--- START ---

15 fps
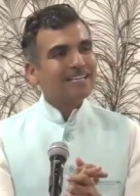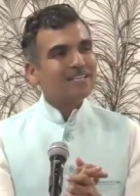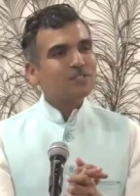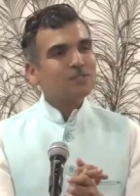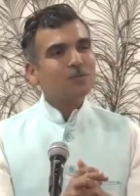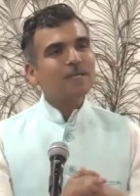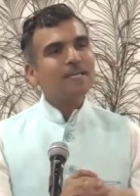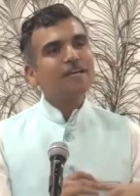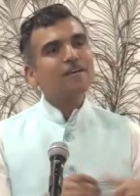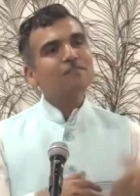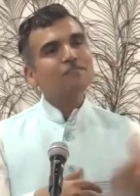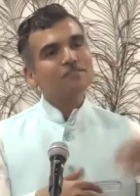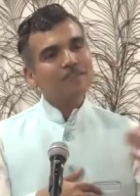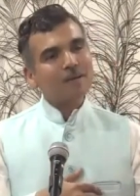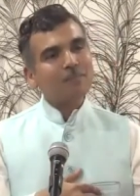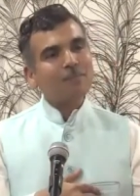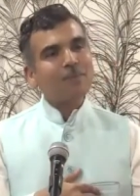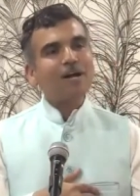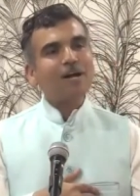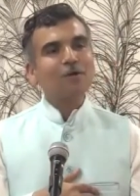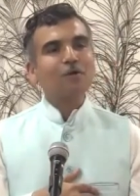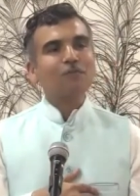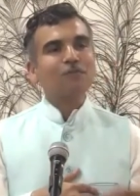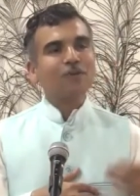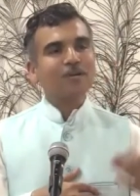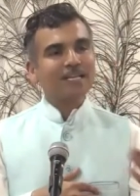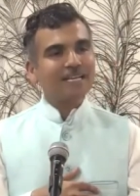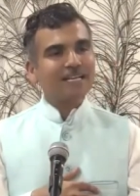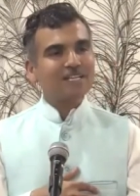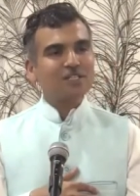is to give a part of your
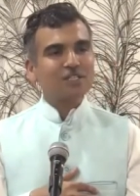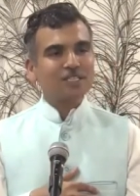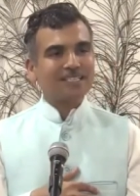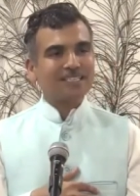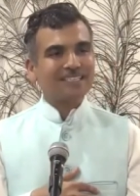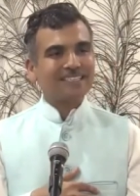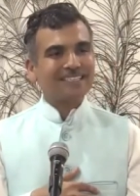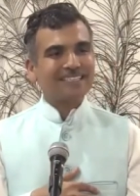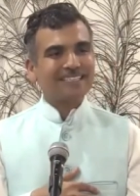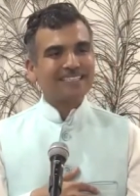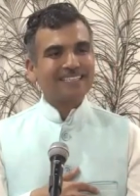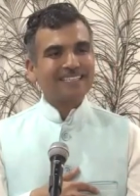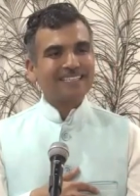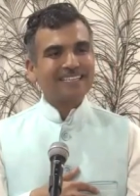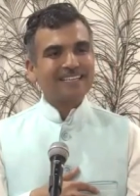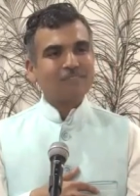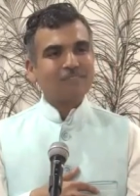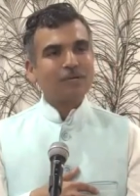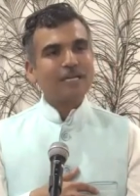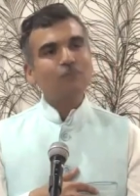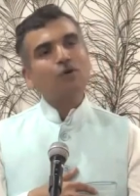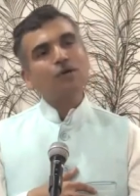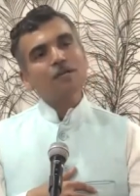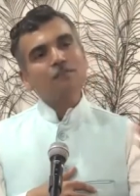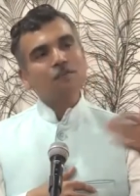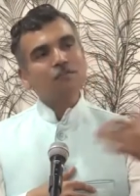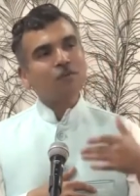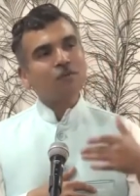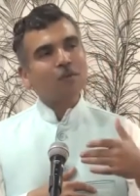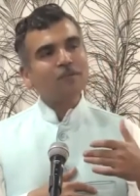energy in
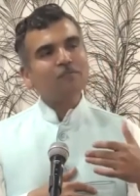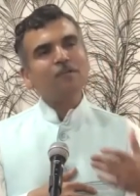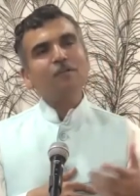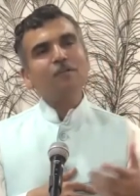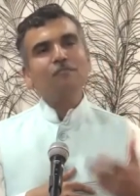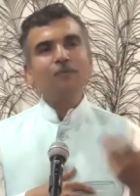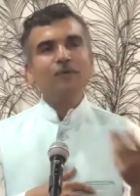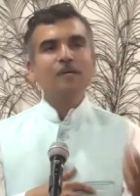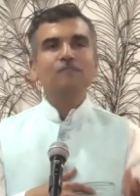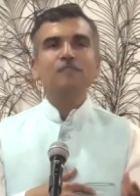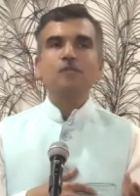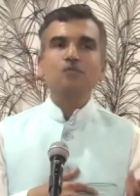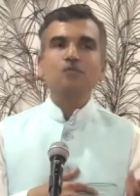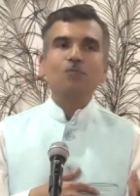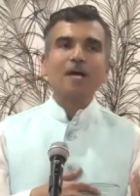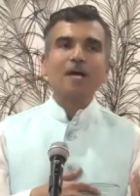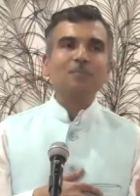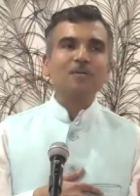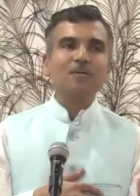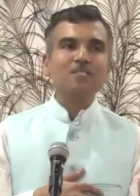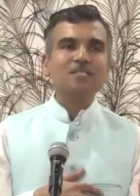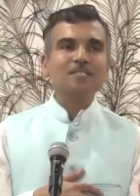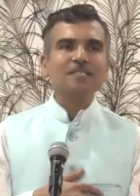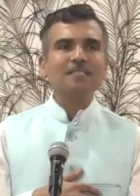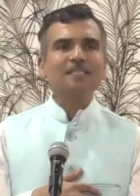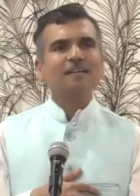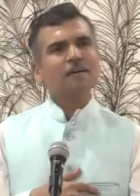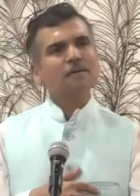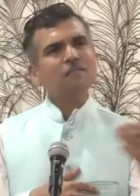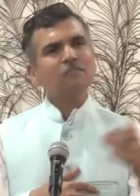whatever form. Even if you give just 1%,
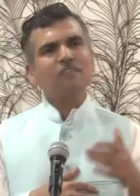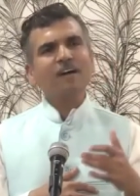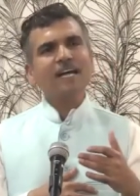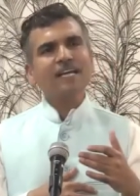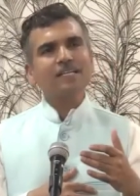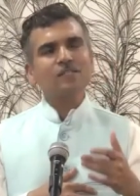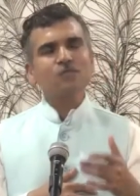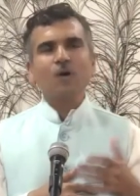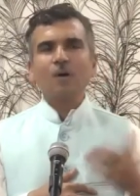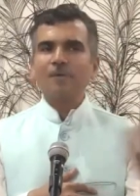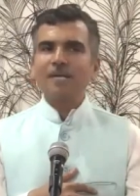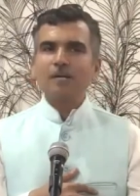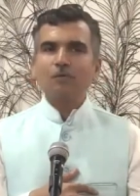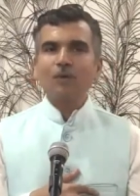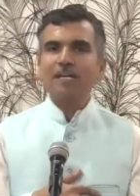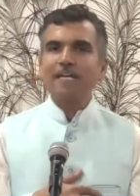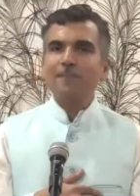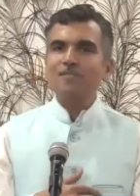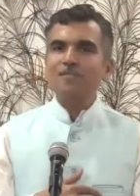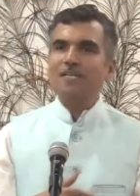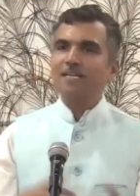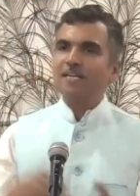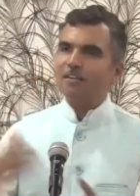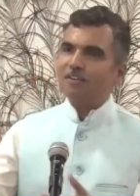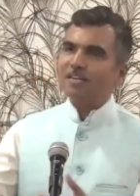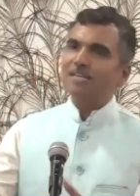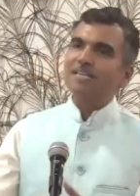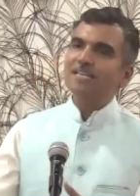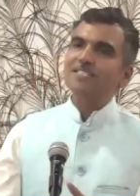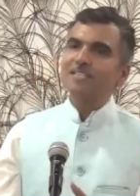fine. Swami at one time said, give
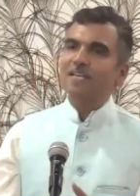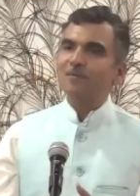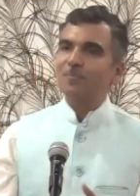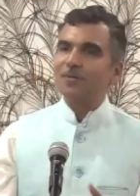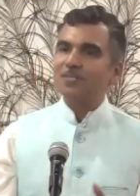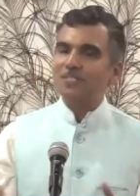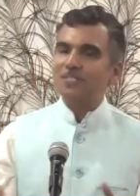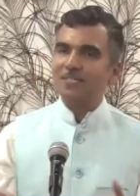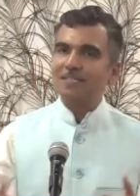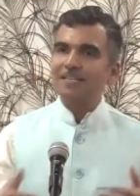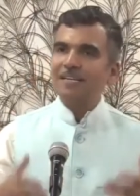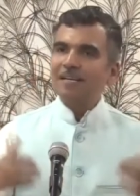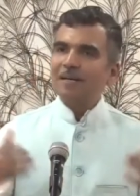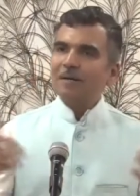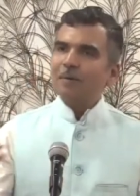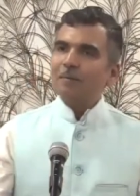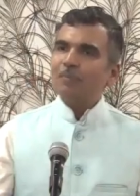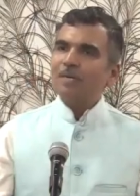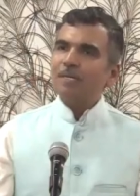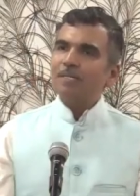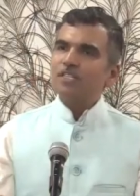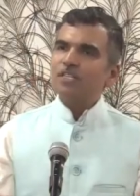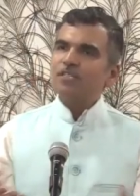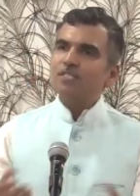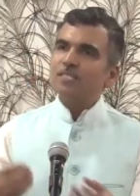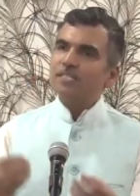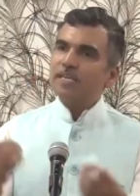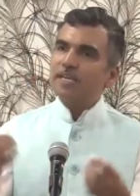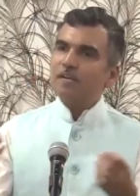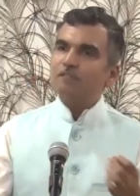at least 10%. But just
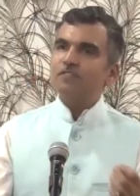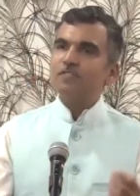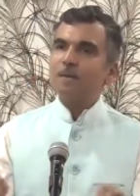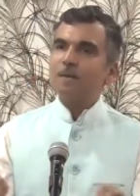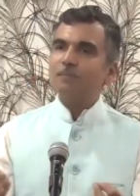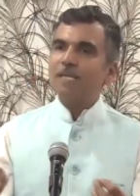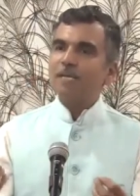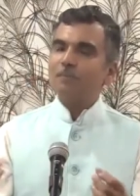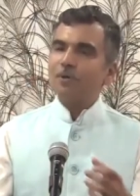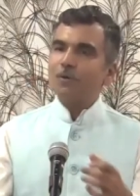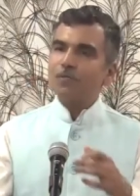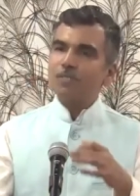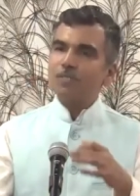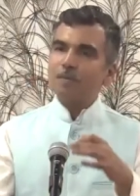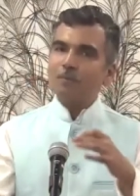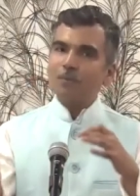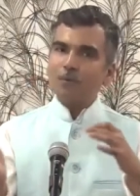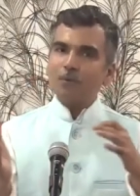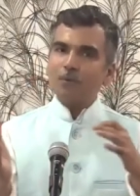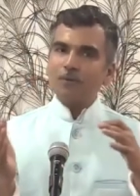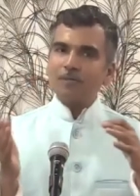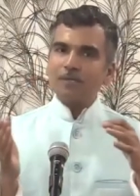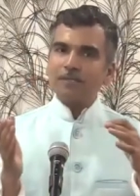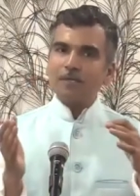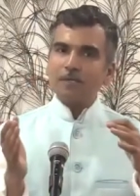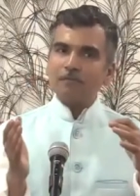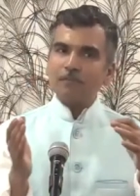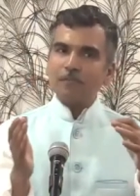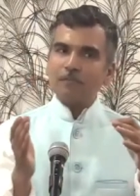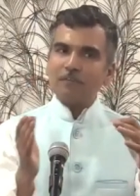give something, because the more,
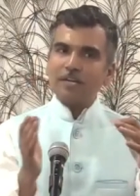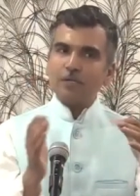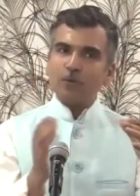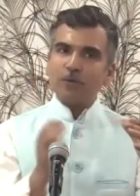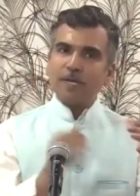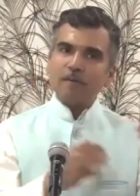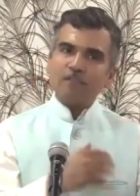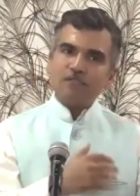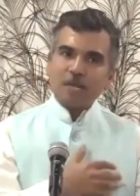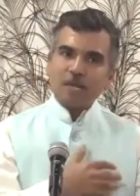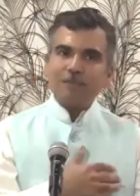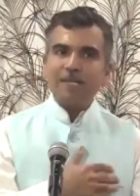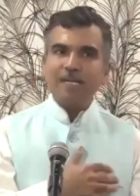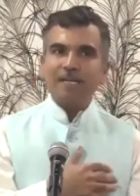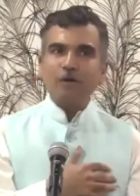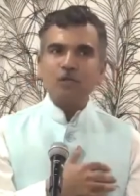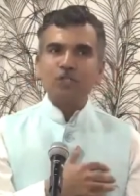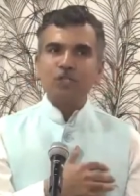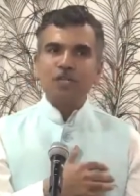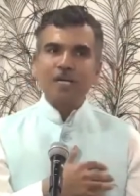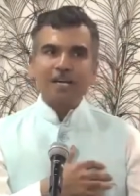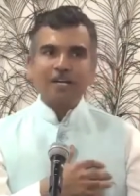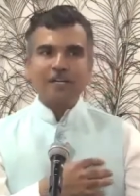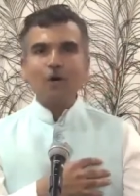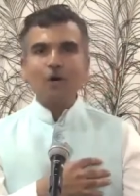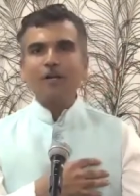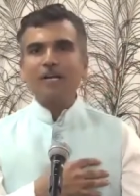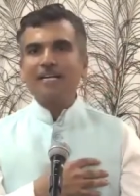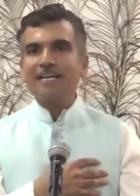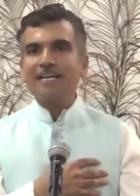the when you give something or share
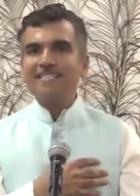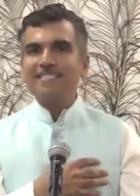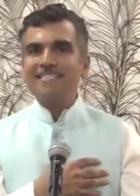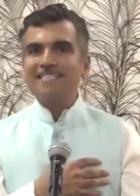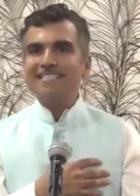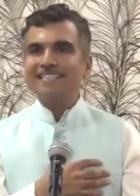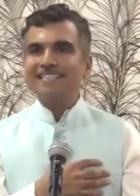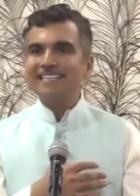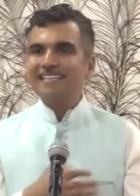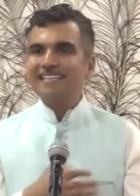your energy,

--- END ---

ACTION ITEM —
Print only the lines running from the one containing "at least 10%. But just" to the end of the data above, exactly; include no pictures.

FINISHED EXERCISE —
at least 10%. But just
give something, because the more,
the when you give something or share
your energy,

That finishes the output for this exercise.